===== Material for the task =====

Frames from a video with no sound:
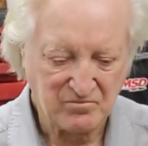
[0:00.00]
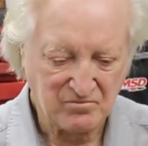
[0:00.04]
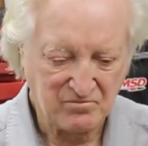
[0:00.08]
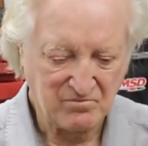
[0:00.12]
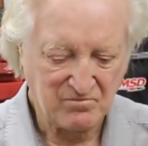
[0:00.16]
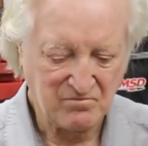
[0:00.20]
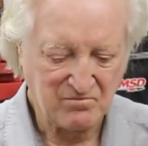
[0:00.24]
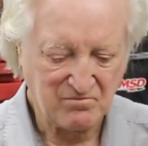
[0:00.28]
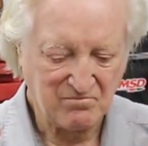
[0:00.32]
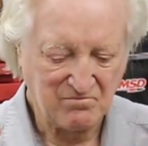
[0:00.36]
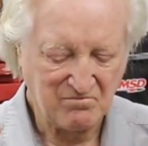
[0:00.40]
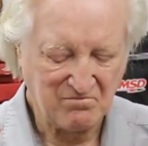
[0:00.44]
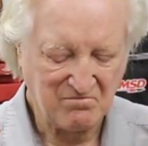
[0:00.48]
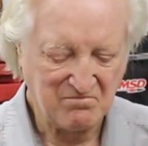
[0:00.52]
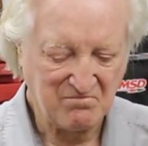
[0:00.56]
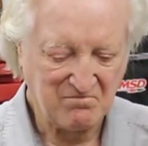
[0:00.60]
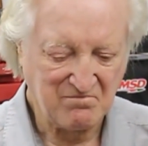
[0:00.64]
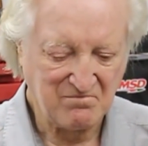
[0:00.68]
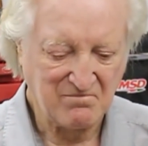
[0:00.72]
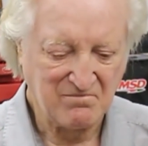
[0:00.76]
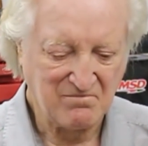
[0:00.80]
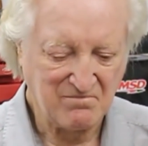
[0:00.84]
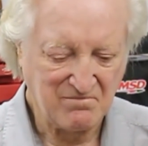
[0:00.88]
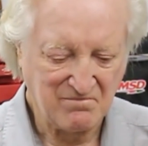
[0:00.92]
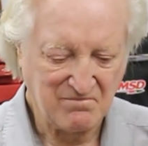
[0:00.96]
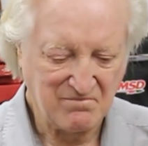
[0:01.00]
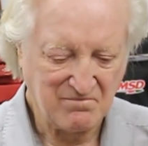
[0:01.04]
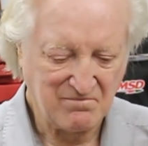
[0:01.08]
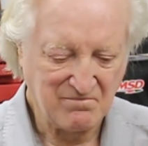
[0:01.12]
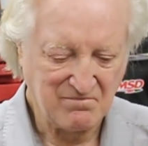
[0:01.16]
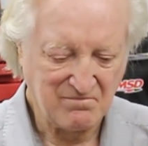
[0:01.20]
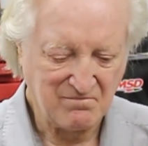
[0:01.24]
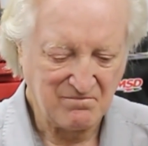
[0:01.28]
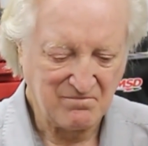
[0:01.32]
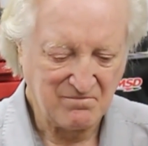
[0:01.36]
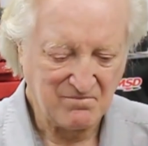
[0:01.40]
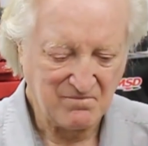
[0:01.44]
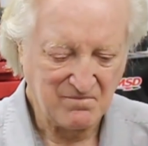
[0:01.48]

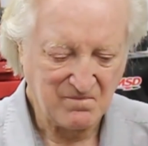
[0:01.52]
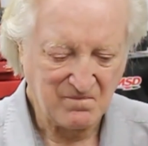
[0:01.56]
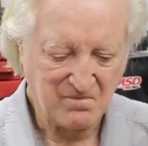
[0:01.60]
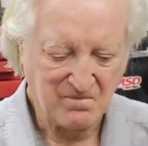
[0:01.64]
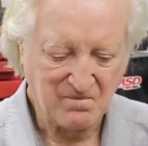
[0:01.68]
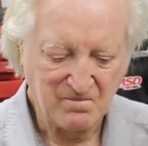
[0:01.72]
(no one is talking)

=====
===== Material for the task =====

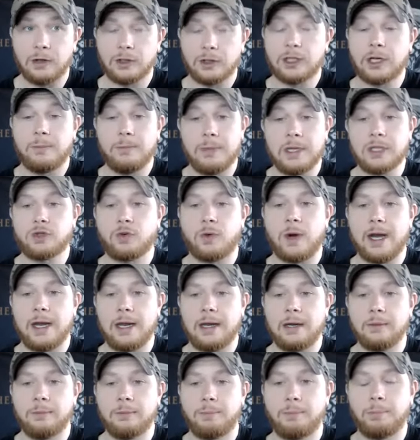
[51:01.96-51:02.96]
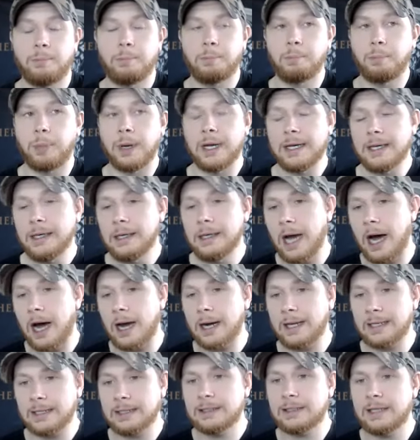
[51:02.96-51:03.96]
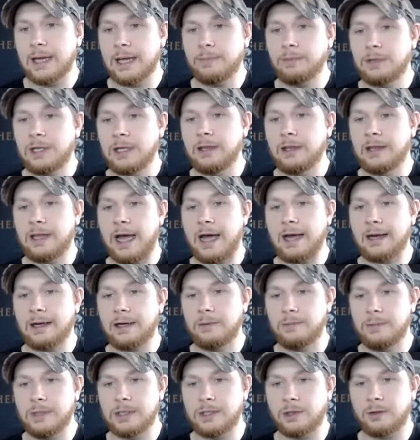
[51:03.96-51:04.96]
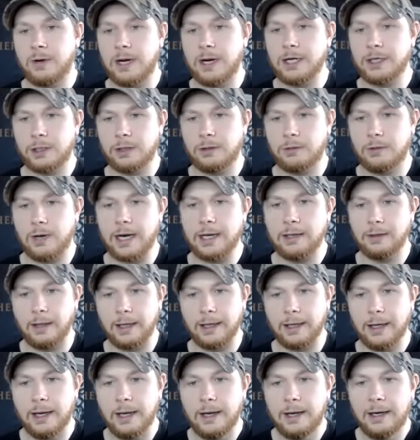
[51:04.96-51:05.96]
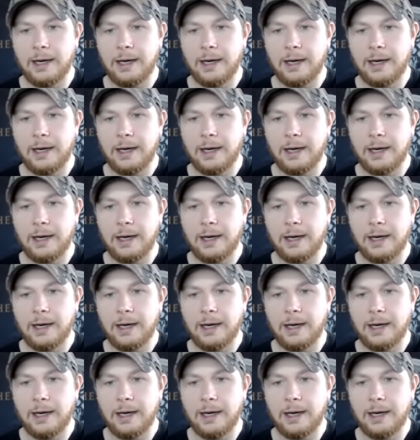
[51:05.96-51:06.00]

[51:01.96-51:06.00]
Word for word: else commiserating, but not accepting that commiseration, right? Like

=====

Assigned task
Above are the records. Copy only the lines from the one with "[51:01.96-51:02.96]" through the one with "Word for word: else", exactly, with no pictures.

Task response
[51:01.96-51:02.96]
[51:02.96-51:03.96]
[51:03.96-51:04.96]
[51:04.96-51:05.96]
[51:05.96-51:06.00]

[51:01.96-51:06.00]
Word for word: else commiserating, but not accepting that commiseration, right? Like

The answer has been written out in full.